This has been a tough one. This post comes reluctantly, with a plethora of second guesses.
My commitment to myself is to invest energy every month in an art project and post it when the clock says it’s done. I’ve posted some somewhat incomplete projects in the past. September and December of last year come to mind. In September, I should have given more of my ear to the instrument mixes. In December I should have worked harder on finding a hook. This month, I should been more careful about transposing the original notes so that I could actually hit the ones I needed to sing. But the clock says it’s done, so done it must be.
I’ve always loved the song Vacation by the Go Gos. I remember back in high school thinking that this song would make a perfect punk-cover. Don’t judge me, I was big into punk-rock renditions of pop songs at the time… gah, okay, I still have a soft spot for them. Nevertheless, I wasn’t a musician and couldn’t square strumming and chording and singing all at the same time. When I found a more comfortable way to make my own music, it wasn’t long before I started hitting that unwritten list of songs I always thought would make cool covers and began working out my own renditions. So far, and with varying degrees of satisfaction, I’ve put my spin on Kodachrome, We Belong, and Holding Out for A Hero, and for last month I’m adding Vacation.
I’ve become quite adept at transcribing a song into a skeleton of notes I can work with, and Vacation is a pretty simple song as far as instrumentation is concerned. So within a few days, I had something I could sing along with. Unfortunately, when I transcribed the song, I also transposed it down, hoping to get it out of Belinda Carlisle and Jane Wiedlin’s vocal range, and into mine.
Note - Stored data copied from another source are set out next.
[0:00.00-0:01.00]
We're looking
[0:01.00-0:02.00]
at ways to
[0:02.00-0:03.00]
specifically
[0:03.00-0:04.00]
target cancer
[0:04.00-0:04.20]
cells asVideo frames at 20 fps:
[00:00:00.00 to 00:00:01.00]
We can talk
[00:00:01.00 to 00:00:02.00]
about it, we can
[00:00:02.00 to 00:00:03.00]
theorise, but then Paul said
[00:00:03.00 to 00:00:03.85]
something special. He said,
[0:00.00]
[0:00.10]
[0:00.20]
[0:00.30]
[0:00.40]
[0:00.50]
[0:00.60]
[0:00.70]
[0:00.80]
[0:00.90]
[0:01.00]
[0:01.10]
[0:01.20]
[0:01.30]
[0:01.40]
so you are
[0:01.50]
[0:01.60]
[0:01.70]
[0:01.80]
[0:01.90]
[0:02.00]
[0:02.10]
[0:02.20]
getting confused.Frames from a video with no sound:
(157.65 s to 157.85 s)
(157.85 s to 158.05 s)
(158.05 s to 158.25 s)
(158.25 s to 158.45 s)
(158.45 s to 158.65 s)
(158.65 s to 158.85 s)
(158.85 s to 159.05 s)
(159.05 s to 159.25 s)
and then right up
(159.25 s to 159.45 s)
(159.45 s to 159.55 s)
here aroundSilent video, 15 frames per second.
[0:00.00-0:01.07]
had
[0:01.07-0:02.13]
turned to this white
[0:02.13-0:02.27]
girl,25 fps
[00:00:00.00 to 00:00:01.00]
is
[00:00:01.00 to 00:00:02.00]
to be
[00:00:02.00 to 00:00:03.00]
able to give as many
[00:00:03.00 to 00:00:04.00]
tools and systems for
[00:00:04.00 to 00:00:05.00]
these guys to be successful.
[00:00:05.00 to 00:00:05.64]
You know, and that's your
I took this step with a fist of ham and after I had put about 15 hours into the project, I didn’t want to go back and transpose again. it sat in this range where it is almost too low, and almost too high.
I struggled for a couple of weeks, recording and rerecording vocals and trying to find some spin on them that I liked. All I could hear were the quivering notes at the low end and the strain in my throat at the high end. Eventually I got fed up. I gave the synths and bass a little more of a grungy sound, cut out some of the cleaner sounds, and then cut the high and low frequencies from the vocal tracks, so they’d have a more stylized feel, and just be generally less dynamic, thereby masking my vocal ineptitude. Through the effects, the problem vocals are less of an issue and they blend with the style of instrumentation better than the cleaner vocals I’d been going for originally.
The end result is a far cry from it’s original. I usually try to honor or emulate some aspect of the original work, but that was all going out the window with this rendition; the first chorus took an entirely different spin by half-timing the instrumentation and repeating the lyrics twice. So, looking for some way to nod at the original, I made the synth sharp and choppy, which is how I’d always described the original vocals.
My heart says this is not done, but the clock and the calendar says it was done a week ago. I hope you enjoy it, at least in the theoretical sense.